Alfred slid the last case over. "Your passport, Master Timothy. And Mr. Wayne's itinerary."

"The cover story?" I asked, closing the pack.

"Wayne Enterprises' partnership with Belarusian timber syndicates." Alfred's smile was small and dry. "A convenient story indeed."

Outside, the wind pushed against the manor walls. Gotham's shadows seemed smaller now. Russia's cold waited beyond them, quiet and patient. I wasn't scared of it. I just measured it—just another hurdle. Another weak spot to conquer.

It was a drizzly evening in Gotham, and the streets were quiet as Alfred drove us through. The mist hung thick in the air, blurring the skyline into soft gray walls. The private jet sat at the edge of Gotham Airfield, sleek and dark under the bright floodlights. Bruce walked ahead without a word, his steps steady and sharp.

As I followed him up the ramp, the engines started with a deep, low hum. I felt something twist in my gut—guilt. I was leaving for days, maybe weeks.
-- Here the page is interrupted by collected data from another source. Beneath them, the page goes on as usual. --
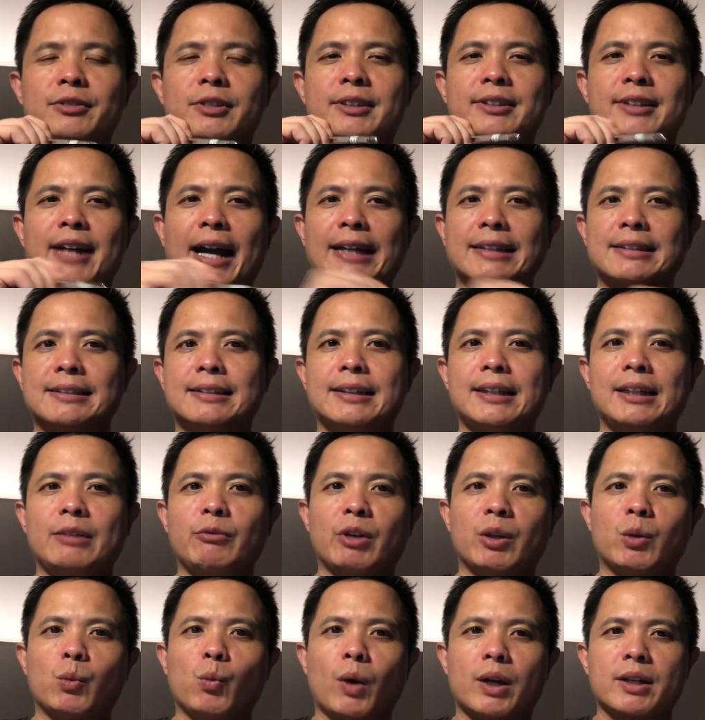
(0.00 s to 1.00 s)
nicely
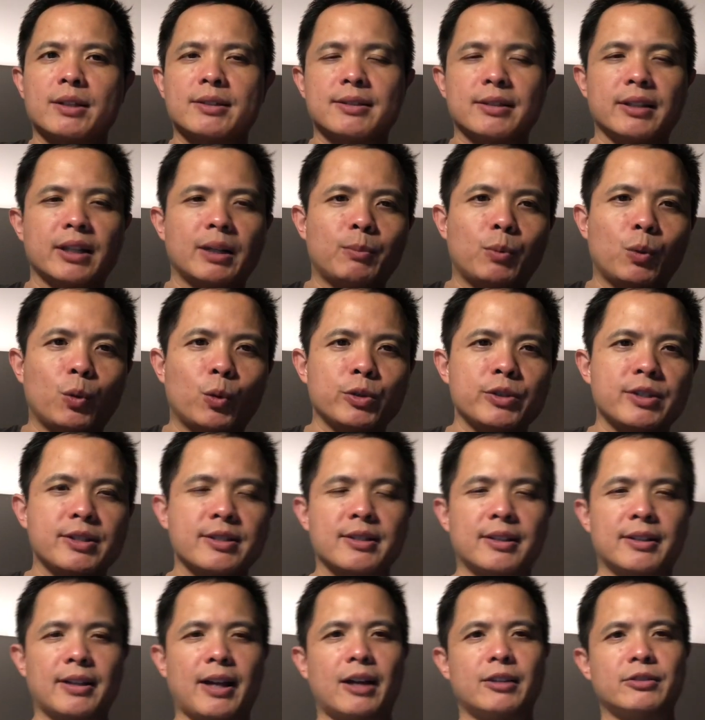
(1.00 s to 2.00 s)
with what Singapore just
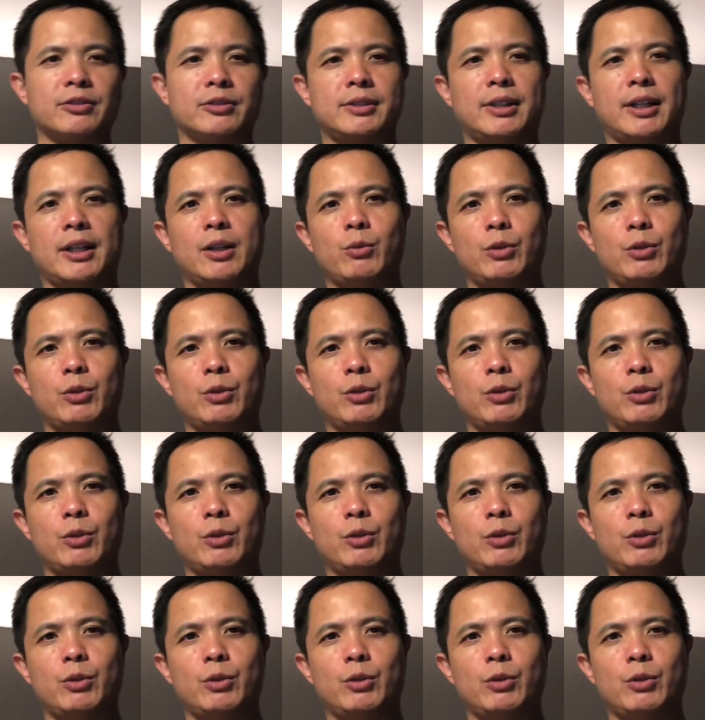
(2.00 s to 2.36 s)
announced today,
Arianna would go to class tomorrow and look for me. She wouldn't find me. Gotham was a place where people disappeared, and no one ever explained why.

She had just made her first friend—me—and now I was gone without saying anything. She'd wonder what happened. Was it her fault? Did she say something wrong? Was I dead? The thought felt heavy in my stomach. It just had to be this way. There was no way to tell her without putting her in danger. Gotham's creepers could sniff out secrets from miles away.

The jet lifted off through the damp clouds. The city below looked like a flickering board of lights, every single one marking some fault or failure. Bruce was already poring over his tablet, mapping a route into Russia's frozen heart. I leaned back and closed my eyes. The mission came first. Arianna would just have to wait.

Being Robin meant giving things up.

The engines got louder as we climbed higher over the Atlantic. Russia waited ahead—its cold, its harshness, its beast. No room for hesitation. Being effective demanded nothing less.